A * denotes a seasonal or limited time beer. Source: BHB Products, Beer Advocate.

==Events==

Blue Hills Brewery has participated in many community events in and around the Canton and Boston areas.

- On April 16 & 17, 2009 they participated in the 10th annual Boston Beer Summit.
- On June 15, 2010 they teamed up with Abby Park Restaurant to serve a 5 course "beer" dinner, in which every course was paired with a Blue Hills Beer.
- On June 19 & 20, 2010 they participated in the American Craft Beer Fest in Boston, Massachusetts at the Seaport World Trade Center.
- On October 2, 2010, Blue Hills was one of the beer brands served at the first ever “Brew at the Zoo”, held at Boston's Franklin Park Zoo.
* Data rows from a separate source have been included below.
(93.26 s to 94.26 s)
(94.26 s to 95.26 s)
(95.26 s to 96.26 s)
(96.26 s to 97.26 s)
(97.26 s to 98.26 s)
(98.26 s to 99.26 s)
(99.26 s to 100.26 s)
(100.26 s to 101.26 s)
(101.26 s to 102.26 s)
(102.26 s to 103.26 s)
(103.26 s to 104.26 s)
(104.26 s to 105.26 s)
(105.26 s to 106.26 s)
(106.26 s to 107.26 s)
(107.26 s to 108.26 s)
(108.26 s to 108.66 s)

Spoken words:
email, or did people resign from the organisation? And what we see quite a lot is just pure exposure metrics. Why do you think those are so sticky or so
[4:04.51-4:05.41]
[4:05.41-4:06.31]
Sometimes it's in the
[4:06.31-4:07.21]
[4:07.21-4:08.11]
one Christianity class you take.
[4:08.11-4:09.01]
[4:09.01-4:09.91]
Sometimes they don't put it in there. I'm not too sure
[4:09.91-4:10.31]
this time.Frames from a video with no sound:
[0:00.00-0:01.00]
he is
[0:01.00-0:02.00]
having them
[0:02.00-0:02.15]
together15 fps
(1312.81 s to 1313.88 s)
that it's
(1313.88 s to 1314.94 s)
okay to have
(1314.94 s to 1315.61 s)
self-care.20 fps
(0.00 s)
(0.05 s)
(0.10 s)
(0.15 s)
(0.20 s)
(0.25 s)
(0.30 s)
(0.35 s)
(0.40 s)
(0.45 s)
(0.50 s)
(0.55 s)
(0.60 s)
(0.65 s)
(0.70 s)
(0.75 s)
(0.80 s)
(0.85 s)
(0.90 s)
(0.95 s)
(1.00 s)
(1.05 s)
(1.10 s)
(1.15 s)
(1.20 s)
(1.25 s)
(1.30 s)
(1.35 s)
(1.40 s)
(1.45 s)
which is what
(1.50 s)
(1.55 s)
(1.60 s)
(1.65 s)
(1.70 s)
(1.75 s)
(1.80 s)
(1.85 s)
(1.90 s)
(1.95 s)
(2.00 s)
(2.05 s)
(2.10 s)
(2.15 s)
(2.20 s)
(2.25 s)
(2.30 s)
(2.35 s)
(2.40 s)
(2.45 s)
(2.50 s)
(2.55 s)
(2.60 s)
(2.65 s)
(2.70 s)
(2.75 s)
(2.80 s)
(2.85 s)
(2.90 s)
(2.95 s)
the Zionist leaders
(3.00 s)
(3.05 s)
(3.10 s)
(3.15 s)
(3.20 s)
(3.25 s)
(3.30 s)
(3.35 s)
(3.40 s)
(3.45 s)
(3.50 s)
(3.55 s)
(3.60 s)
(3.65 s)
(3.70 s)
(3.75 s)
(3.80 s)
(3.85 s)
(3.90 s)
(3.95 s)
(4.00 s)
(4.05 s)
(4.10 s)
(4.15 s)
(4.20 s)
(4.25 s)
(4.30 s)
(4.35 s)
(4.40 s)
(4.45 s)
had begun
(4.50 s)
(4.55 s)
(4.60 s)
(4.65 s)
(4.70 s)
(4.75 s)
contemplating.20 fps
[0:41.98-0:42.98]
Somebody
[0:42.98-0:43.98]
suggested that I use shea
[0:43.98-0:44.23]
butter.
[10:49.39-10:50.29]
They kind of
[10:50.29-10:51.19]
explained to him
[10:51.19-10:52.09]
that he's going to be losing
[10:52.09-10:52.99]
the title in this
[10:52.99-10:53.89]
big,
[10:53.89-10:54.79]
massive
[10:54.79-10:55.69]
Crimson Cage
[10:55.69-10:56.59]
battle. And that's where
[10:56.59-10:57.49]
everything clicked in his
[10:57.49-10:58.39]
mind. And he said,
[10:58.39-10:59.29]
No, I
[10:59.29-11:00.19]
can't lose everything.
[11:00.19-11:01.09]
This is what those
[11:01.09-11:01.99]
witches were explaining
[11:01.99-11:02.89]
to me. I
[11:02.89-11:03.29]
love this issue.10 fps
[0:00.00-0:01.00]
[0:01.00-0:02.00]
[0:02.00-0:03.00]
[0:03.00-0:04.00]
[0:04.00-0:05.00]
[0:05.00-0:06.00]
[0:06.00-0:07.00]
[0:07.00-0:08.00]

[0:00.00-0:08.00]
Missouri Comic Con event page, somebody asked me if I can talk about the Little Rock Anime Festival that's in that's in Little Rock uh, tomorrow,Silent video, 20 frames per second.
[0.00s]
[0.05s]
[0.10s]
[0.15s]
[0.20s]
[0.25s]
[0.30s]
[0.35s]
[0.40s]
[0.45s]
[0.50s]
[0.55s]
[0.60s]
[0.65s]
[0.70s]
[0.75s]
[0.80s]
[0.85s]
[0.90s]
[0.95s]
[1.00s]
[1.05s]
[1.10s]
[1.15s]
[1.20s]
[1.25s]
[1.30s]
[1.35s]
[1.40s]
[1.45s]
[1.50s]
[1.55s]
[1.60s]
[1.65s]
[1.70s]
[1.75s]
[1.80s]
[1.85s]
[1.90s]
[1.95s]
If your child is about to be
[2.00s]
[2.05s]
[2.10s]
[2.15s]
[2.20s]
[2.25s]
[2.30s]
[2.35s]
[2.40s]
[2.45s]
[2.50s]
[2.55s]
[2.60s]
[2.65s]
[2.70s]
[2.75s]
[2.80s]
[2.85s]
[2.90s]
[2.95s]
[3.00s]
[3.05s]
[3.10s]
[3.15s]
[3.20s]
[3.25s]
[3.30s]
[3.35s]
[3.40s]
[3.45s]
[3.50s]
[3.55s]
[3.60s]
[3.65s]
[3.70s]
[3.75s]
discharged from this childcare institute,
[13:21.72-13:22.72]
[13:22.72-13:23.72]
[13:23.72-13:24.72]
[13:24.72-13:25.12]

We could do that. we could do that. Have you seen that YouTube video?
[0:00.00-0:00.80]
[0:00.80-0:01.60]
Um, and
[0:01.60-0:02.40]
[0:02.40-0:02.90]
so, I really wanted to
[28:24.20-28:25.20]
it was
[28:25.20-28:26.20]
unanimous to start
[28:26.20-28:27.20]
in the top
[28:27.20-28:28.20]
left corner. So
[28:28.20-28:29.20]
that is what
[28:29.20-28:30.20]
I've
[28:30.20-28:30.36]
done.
Other brews included Cape Ann Brewing Co., Mayflower Brewing Company, Narragansett Beer Company, Peak Organic Brewing Company, and Watch City Brewing Co.
- On September 19, 2010 they were part of Dedham's 4th Annual Oktoberfest.

Blue Hills also hosts a variety of events at the nearby Irish Culture Center in Canton. In October 2009, they held their own "Oktoberfest"; in June 2009 they held a "Beerfest"; and in July 2010 they held a "Summerfest". They also held a “Winterfest” at Blue Hills Ski Area on January 16, 2010.